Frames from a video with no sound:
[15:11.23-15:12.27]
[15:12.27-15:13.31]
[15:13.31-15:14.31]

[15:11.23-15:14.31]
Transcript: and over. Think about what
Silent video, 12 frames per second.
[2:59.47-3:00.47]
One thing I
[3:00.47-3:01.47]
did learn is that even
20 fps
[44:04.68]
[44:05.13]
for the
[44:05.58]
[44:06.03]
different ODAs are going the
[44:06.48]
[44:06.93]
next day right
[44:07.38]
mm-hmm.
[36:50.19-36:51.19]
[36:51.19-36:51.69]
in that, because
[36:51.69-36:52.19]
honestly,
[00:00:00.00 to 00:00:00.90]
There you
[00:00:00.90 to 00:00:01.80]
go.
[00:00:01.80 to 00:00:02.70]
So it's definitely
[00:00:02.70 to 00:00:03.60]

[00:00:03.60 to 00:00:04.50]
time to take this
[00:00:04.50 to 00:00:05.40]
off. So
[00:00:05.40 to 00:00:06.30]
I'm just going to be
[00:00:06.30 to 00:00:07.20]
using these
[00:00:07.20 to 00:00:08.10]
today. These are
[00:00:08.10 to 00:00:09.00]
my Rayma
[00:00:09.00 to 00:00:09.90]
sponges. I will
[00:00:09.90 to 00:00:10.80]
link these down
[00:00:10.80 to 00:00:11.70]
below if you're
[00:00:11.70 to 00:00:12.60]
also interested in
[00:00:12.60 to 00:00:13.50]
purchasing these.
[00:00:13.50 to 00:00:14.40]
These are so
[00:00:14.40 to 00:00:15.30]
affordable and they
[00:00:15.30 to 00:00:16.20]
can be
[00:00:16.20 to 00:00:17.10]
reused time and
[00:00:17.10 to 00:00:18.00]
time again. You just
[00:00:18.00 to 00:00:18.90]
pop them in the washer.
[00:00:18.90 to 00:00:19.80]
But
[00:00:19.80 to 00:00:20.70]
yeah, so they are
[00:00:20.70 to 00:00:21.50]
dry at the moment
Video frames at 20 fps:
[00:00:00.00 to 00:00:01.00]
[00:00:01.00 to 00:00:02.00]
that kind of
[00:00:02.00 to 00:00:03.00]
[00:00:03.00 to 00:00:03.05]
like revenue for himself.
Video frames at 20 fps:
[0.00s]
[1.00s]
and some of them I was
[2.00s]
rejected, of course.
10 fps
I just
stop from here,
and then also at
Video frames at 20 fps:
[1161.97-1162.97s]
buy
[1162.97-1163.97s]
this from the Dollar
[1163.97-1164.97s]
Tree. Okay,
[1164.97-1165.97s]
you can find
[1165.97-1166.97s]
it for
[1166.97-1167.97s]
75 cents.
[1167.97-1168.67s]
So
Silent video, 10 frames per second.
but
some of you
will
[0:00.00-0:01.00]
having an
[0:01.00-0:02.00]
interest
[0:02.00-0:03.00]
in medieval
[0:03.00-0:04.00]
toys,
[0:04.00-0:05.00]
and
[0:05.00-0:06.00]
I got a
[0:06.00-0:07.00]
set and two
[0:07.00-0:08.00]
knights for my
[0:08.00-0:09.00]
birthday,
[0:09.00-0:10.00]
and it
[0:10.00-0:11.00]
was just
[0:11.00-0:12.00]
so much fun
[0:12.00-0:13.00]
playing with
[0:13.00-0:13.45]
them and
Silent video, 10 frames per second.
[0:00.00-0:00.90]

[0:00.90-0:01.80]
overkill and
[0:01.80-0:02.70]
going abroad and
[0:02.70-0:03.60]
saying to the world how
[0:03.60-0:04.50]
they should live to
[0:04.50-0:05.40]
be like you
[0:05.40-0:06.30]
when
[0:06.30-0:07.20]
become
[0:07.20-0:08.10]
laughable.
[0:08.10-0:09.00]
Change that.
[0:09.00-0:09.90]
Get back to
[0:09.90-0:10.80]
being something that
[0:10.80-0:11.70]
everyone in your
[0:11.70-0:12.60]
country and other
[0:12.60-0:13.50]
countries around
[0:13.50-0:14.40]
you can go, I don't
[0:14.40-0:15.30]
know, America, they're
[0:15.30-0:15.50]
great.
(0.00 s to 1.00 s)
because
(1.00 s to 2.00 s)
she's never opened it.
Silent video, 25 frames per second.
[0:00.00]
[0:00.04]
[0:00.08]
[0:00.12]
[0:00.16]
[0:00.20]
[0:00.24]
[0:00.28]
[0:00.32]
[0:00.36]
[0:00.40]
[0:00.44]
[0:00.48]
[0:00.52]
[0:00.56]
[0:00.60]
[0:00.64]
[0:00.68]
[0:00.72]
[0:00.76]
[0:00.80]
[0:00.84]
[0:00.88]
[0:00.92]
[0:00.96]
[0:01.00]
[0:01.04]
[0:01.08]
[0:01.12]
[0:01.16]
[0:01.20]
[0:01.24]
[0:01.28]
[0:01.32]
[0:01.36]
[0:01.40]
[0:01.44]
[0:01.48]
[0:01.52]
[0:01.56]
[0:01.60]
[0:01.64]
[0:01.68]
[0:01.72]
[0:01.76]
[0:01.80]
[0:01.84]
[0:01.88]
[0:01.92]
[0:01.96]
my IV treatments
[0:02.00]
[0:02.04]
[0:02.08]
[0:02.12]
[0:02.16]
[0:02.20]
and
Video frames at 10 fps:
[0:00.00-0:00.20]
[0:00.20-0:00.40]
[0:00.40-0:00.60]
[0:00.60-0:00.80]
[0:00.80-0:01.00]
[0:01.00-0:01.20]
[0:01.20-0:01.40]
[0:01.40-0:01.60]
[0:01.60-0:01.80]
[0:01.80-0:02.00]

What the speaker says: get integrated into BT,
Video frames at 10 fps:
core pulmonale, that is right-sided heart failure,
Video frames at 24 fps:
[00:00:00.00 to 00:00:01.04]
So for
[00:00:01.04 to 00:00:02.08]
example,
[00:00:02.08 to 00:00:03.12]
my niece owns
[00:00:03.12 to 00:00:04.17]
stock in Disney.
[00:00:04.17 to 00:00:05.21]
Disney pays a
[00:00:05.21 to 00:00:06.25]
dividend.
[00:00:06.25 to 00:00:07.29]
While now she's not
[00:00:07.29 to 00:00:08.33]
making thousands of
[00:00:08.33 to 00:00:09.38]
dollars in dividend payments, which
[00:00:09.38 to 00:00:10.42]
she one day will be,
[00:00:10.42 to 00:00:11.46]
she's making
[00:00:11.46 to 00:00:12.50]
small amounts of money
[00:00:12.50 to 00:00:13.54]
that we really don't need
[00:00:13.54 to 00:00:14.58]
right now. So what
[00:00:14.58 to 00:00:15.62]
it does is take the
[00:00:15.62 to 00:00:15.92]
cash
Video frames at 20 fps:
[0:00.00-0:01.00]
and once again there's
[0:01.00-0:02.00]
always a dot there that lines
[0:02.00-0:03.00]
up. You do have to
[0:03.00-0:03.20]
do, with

EXERCISE DESCRIPTION
Each line from the one containing "[00:00:10.42 to 00:00:11.46]" to the final line above should be written out exactly; please omit the others.

REPLY
[00:00:10.42 to 00:00:11.46]
she's making
[00:00:11.46 to 00:00:12.50]
small amounts of money
[00:00:12.50 to 00:00:13.54]
that we really don't need
[00:00:13.54 to 00:00:14.58]
right now. So what
[00:00:14.58 to 00:00:15.62]
it does is take the
[00:00:15.62 to 00:00:15.92]
cash
Video frames at 20 fps:
[0:00.00-0:01.00]
and once again there's
[0:01.00-0:02.00]
always a dot there that lines
[0:02.00-0:03.00]
up. You do have to
[0:03.00-0:03.20]
do, with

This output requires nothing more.